> SOURCE INFORMATION:

******************************

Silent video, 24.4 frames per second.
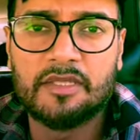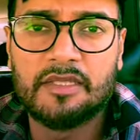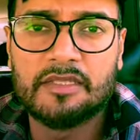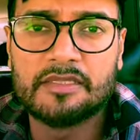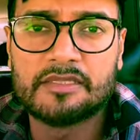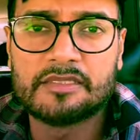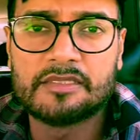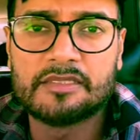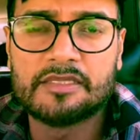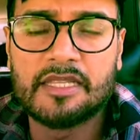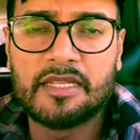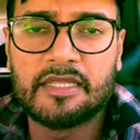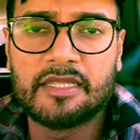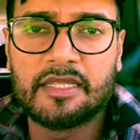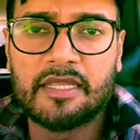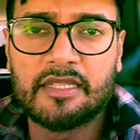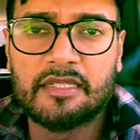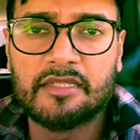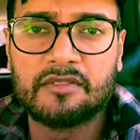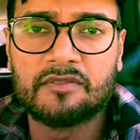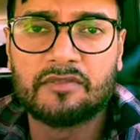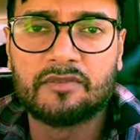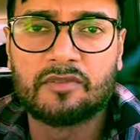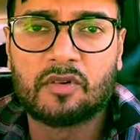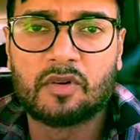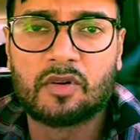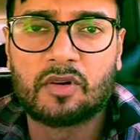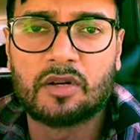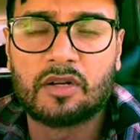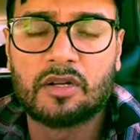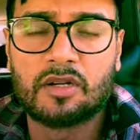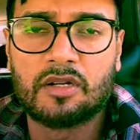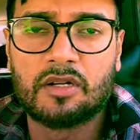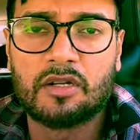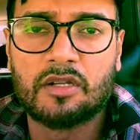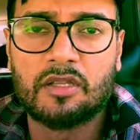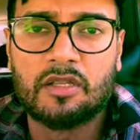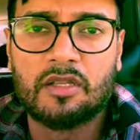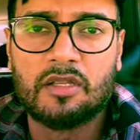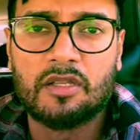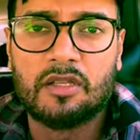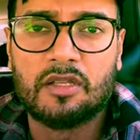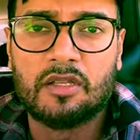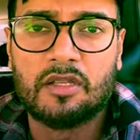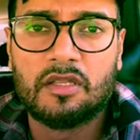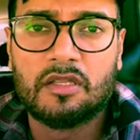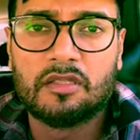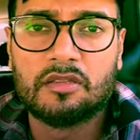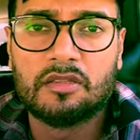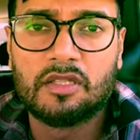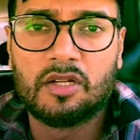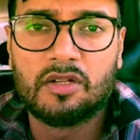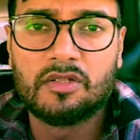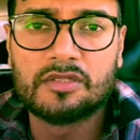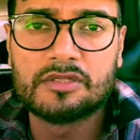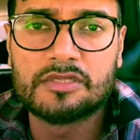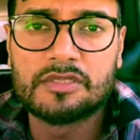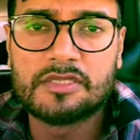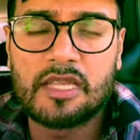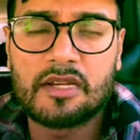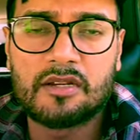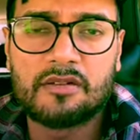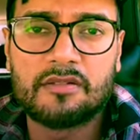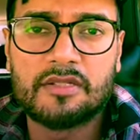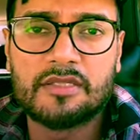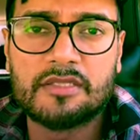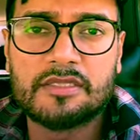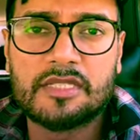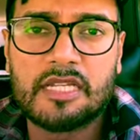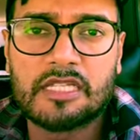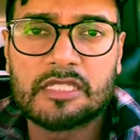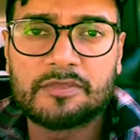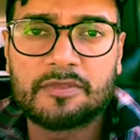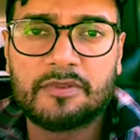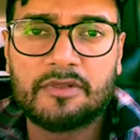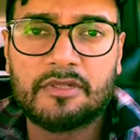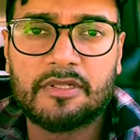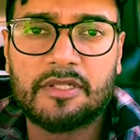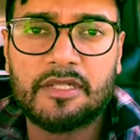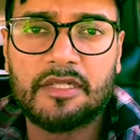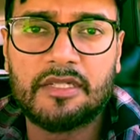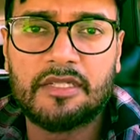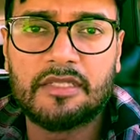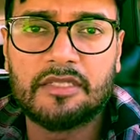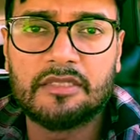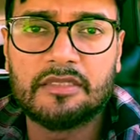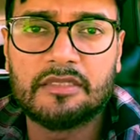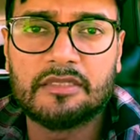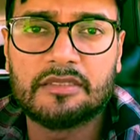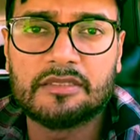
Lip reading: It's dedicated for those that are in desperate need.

******************************

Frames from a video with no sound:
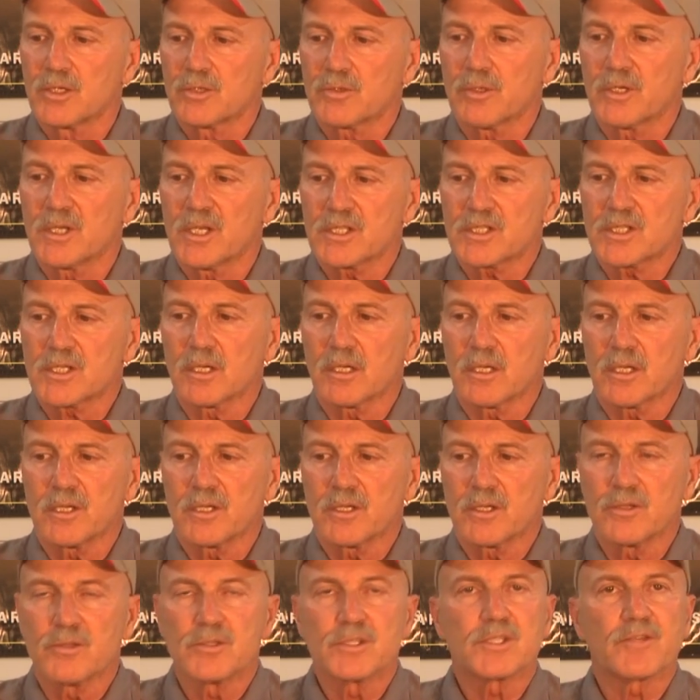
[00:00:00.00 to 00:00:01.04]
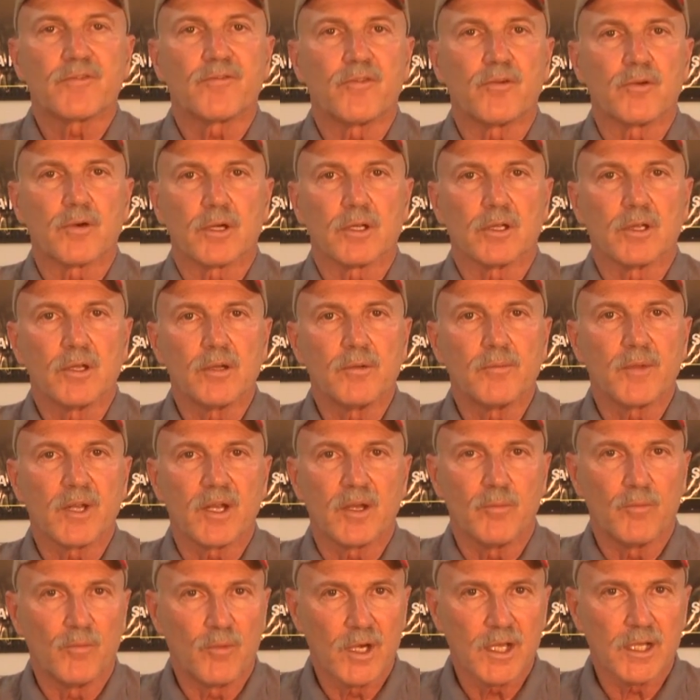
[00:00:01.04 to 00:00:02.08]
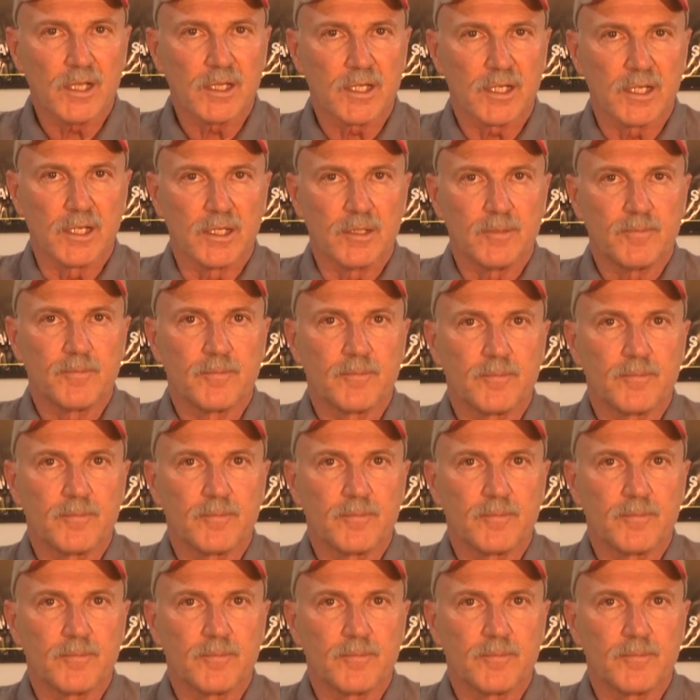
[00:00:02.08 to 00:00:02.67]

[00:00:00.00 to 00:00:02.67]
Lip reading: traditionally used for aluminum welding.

******************************

> EXERCISE PROMPT: Filter the listing above, keeping only the lines with "video".

> WRITTEN REPLY:
Silent video, 24.4 frames per second.
Frames from a video with no sound:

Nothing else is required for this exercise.